### [WHAT TO PRODUCE]
Would you please restate all of the entries exactly, apart from the pictures?

### [GIVEN DATA]
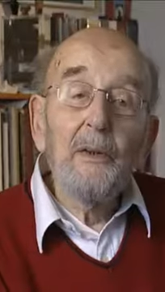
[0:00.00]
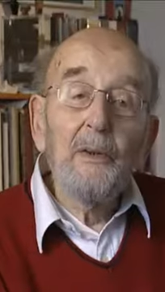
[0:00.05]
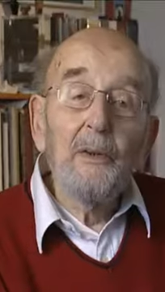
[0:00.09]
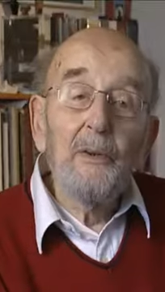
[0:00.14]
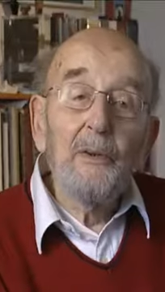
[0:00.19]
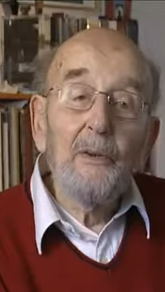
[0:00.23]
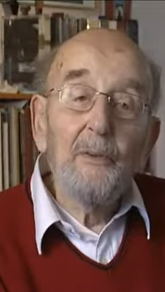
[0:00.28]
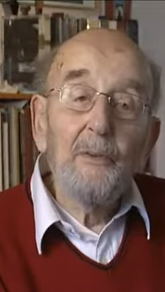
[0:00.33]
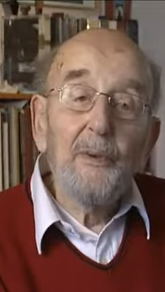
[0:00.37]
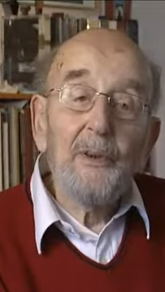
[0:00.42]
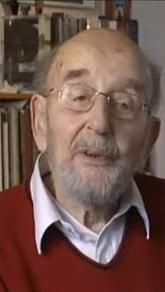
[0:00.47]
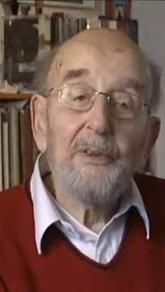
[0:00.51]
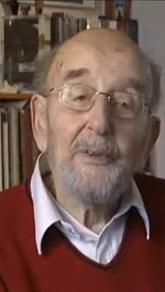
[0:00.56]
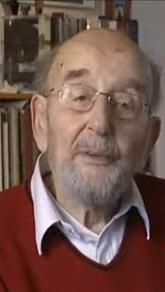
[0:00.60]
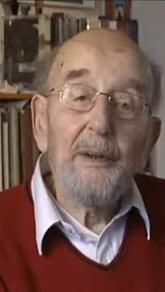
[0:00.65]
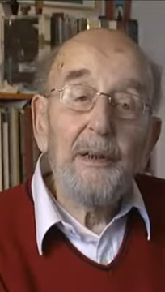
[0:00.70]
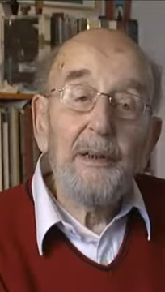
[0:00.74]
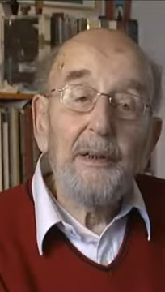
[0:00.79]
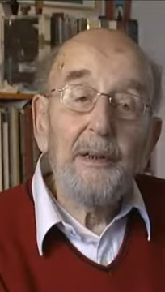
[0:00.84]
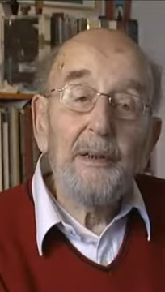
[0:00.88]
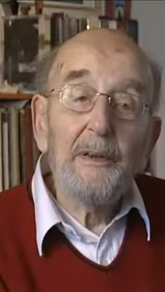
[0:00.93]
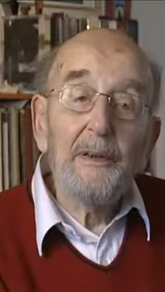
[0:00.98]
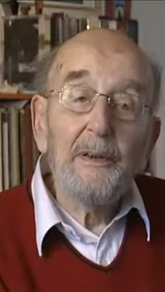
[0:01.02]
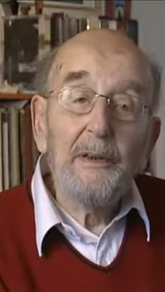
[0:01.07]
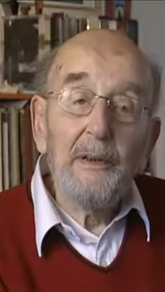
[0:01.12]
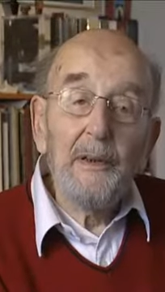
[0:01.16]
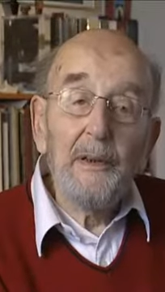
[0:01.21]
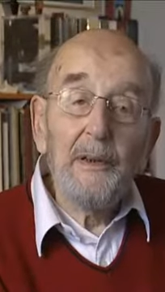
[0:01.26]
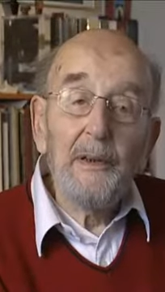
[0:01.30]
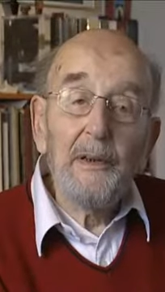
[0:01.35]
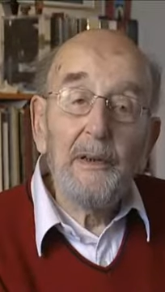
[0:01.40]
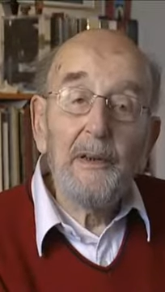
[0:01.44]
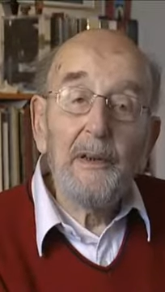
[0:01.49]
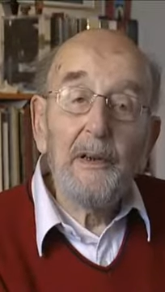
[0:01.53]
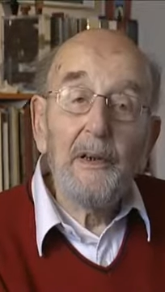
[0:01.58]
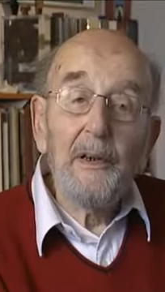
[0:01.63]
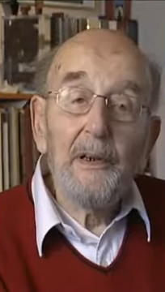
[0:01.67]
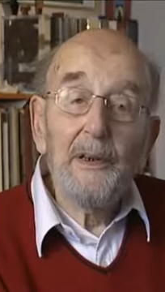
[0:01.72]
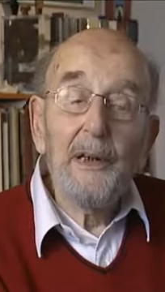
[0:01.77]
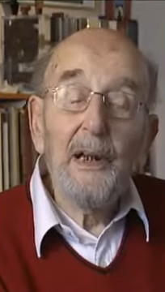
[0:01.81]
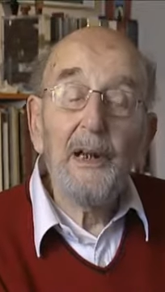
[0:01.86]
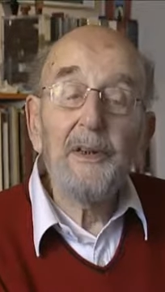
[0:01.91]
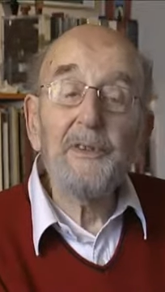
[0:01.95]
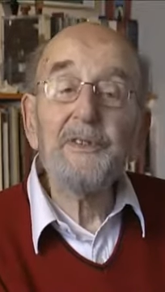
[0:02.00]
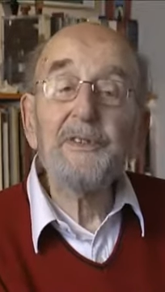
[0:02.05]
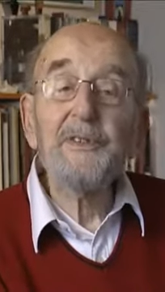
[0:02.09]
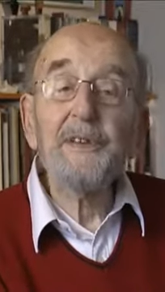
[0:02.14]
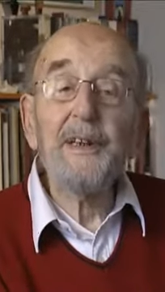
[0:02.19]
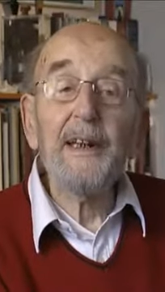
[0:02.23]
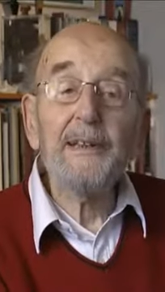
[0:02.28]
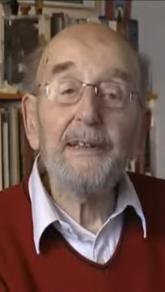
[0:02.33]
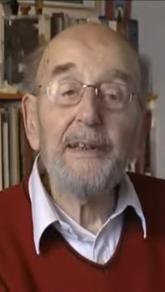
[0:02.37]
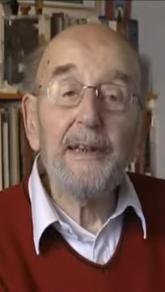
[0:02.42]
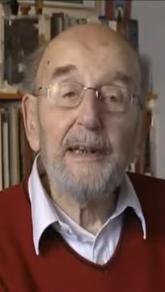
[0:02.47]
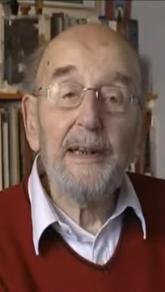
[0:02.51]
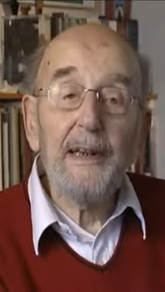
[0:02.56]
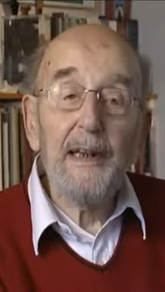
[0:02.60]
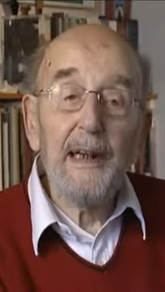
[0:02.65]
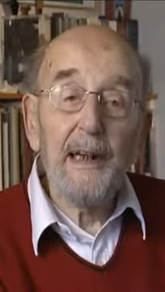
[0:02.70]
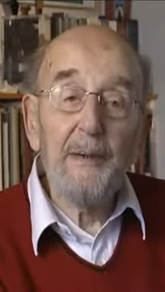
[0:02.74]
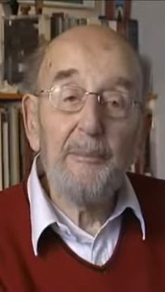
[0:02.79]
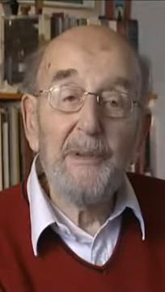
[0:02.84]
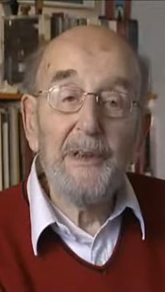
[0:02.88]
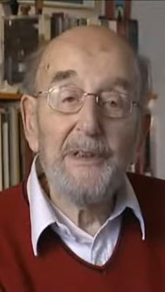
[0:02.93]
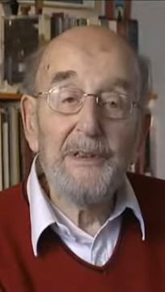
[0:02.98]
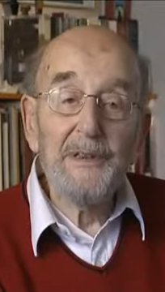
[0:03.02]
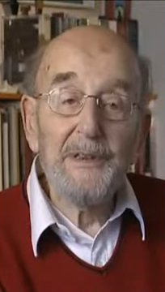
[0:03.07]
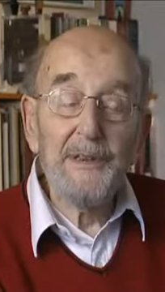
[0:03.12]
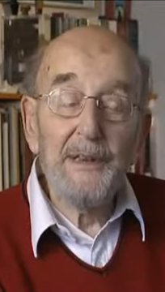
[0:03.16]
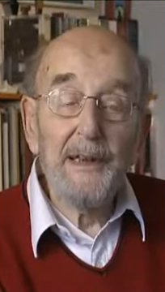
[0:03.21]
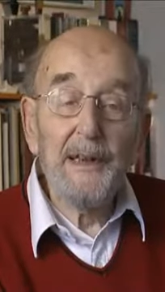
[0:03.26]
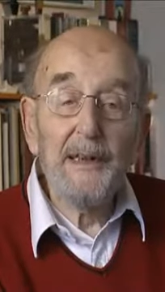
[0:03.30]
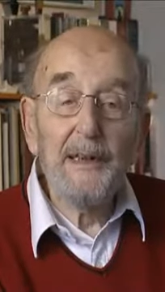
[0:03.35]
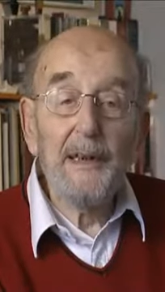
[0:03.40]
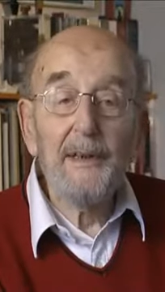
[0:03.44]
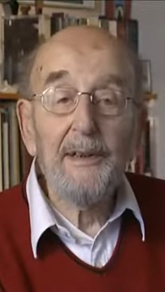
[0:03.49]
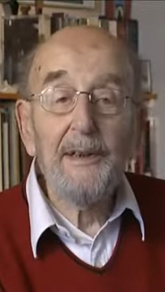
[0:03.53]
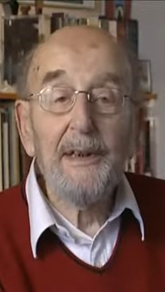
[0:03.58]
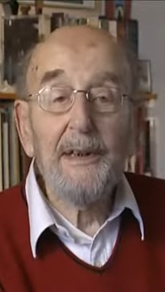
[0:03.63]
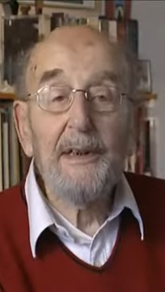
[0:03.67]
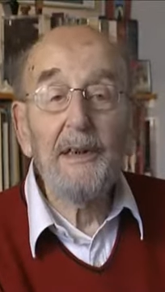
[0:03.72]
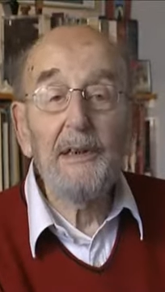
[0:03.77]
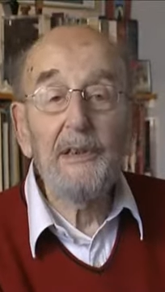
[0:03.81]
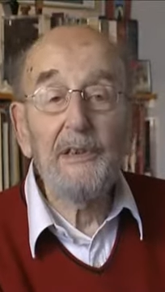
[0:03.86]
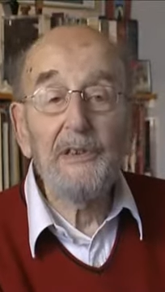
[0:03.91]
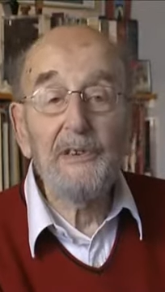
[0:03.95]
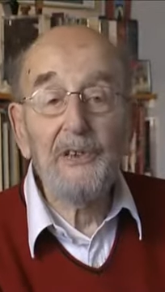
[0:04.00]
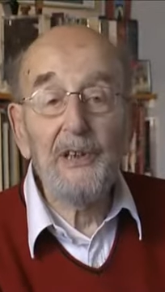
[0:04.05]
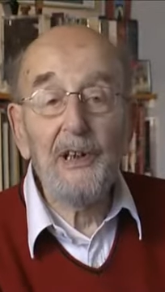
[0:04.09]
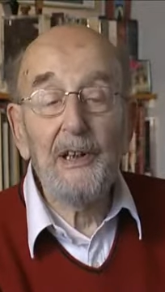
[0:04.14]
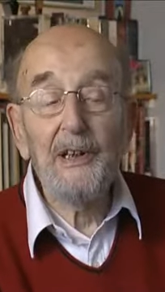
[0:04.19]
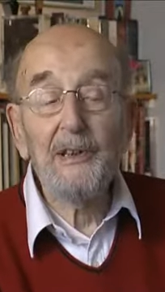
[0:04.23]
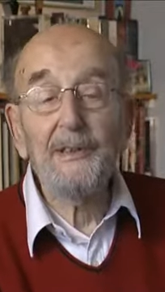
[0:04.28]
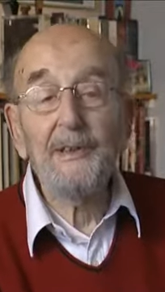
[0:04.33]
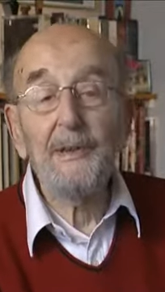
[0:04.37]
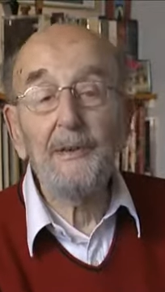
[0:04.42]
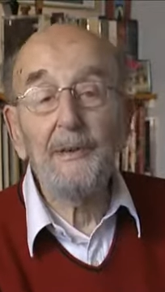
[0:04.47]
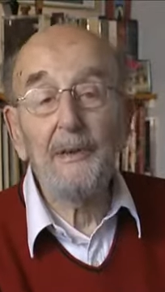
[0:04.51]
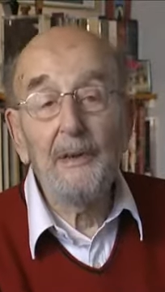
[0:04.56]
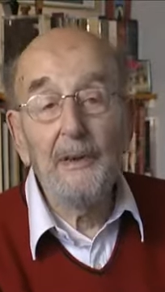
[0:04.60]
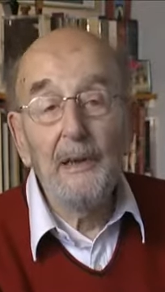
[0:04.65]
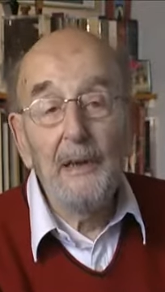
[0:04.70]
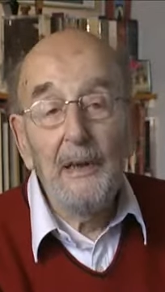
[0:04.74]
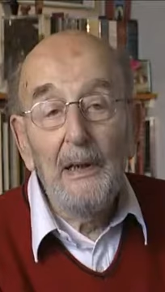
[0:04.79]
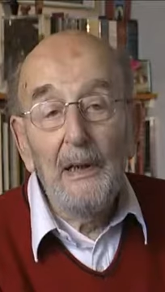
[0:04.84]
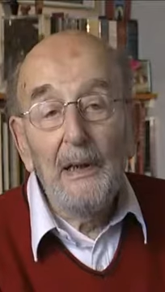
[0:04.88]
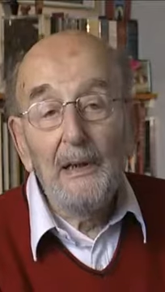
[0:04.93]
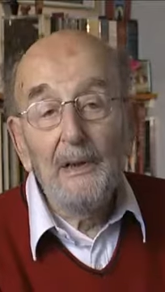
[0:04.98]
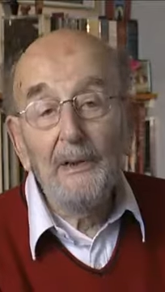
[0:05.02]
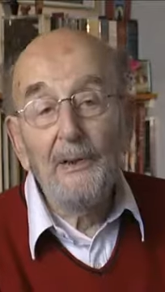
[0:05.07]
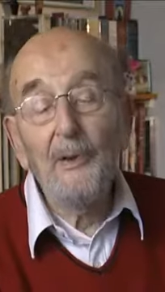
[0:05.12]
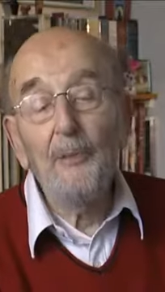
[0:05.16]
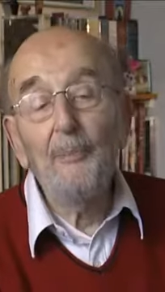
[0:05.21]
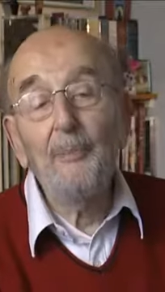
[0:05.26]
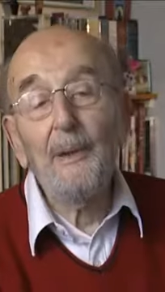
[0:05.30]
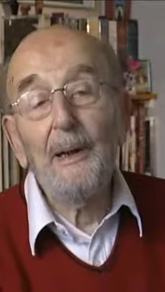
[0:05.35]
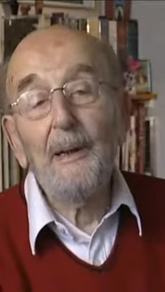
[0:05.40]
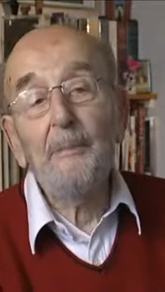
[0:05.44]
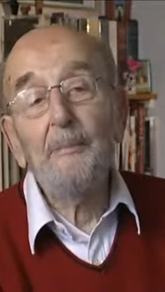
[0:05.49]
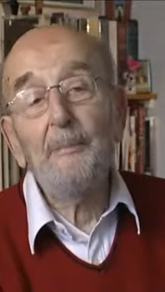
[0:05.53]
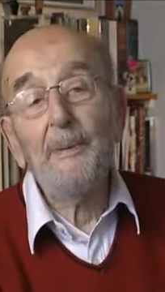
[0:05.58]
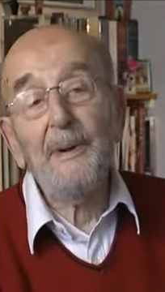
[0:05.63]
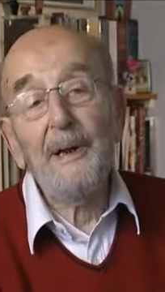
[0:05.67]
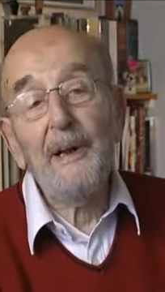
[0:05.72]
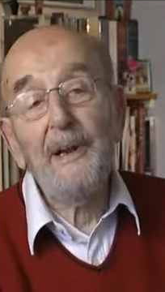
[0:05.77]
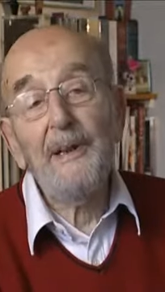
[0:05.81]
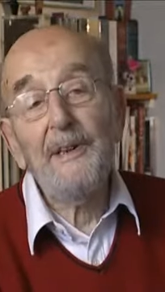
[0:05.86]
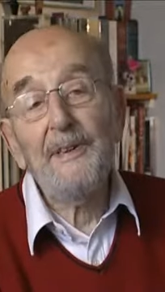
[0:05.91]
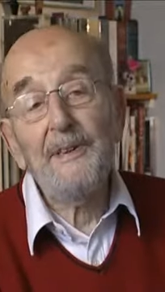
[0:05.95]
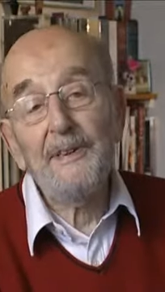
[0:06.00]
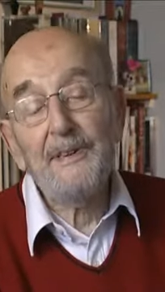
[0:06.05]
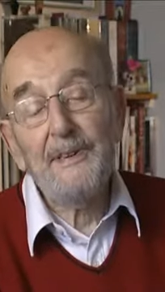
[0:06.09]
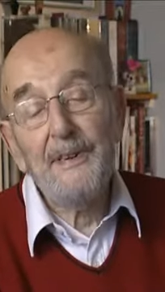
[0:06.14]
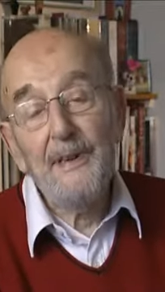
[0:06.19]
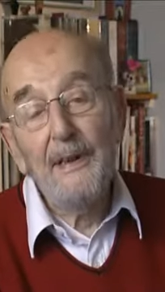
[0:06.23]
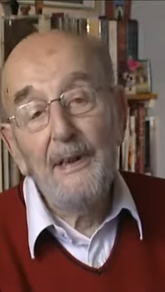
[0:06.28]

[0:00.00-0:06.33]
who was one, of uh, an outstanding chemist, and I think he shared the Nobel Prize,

### [SOLUTION FOR THIS EXERCISE]
[0:00.00]
[0:00.05]
[0:00.09]
[0:00.14]
[0:00.19]
[0:00.23]
[0:00.28]
[0:00.33]
[0:00.37]
[0:00.42]
[0:00.47]
[0:00.51]
[0:00.56]
[0:00.60]
[0:00.65]
[0:00.70]
[0:00.74]
[0:00.79]
[0:00.84]
[0:00.88]
[0:00.93]
[0:00.98]
[0:01.02]
[0:01.07]
[0:01.12]
[0:01.16]
[0:01.21]
[0:01.26]
[0:01.30]
[0:01.35]
[0:01.40]
[0:01.44]
[0:01.49]
[0:01.53]
[0:01.58]
[0:01.63]
[0:01.67]
[0:01.72]
[0:01.77]
[0:01.81]
[0:01.86]
[0:01.91]
[0:01.95]
[0:02.00]
[0:02.05]
[0:02.09]
[0:02.14]
[0:02.19]
[0:02.23]
[0:02.28]
[0:02.33]
[0:02.37]
[0:02.42]
[0:02.47]
[0:02.51]
[0:02.56]
[0:02.60]
[0:02.65]
[0:02.70]
[0:02.74]
[0:02.79]
[0:02.84]
[0:02.88]
[0:02.93]
[0:02.98]
[0:03.02]
[0:03.07]
[0:03.12]
[0:03.16]
[0:03.21]
[0:03.26]
[0:03.30]
[0:03.35]
[0:03.40]
[0:03.44]
[0:03.49]
[0:03.53]
[0:03.58]
[0:03.63]
[0:03.67]
[0:03.72]
[0:03.77]
[0:03.81]
[0:03.86]
[0:03.91]
[0:03.95]
[0:04.00]
[0:04.05]
[0:04.09]
[0:04.14]
[0:04.19]
[0:04.23]
[0:04.28]
[0:04.33]
[0:04.37]
[0:04.42]
[0:04.47]
[0:04.51]
[0:04.56]
[0:04.60]
[0:04.65]
[0:04.70]
[0:04.74]
[0:04.79]
[0:04.84]
[0:04.88]
[0:04.93]
[0:04.98]
[0:05.02]
[0:05.07]
[0:05.12]
[0:05.16]
[0:05.21]
[0:05.26]
[0:05.30]
[0:05.35]
[0:05.40]
[0:05.44]
[0:05.49]
[0:05.53]
[0:05.58]
[0:05.63]
[0:05.67]
[0:05.72]
[0:05.77]
[0:05.81]
[0:05.86]
[0:05.91]
[0:05.95]
[0:06.00]
[0:06.05]
[0:06.09]
[0:06.14]
[0:06.19]
[0:06.23]
[0:06.28]

[0:00.00-0:06.33]
who was one, of uh, an outstanding chemist, and I think he shared the Nobel Prize,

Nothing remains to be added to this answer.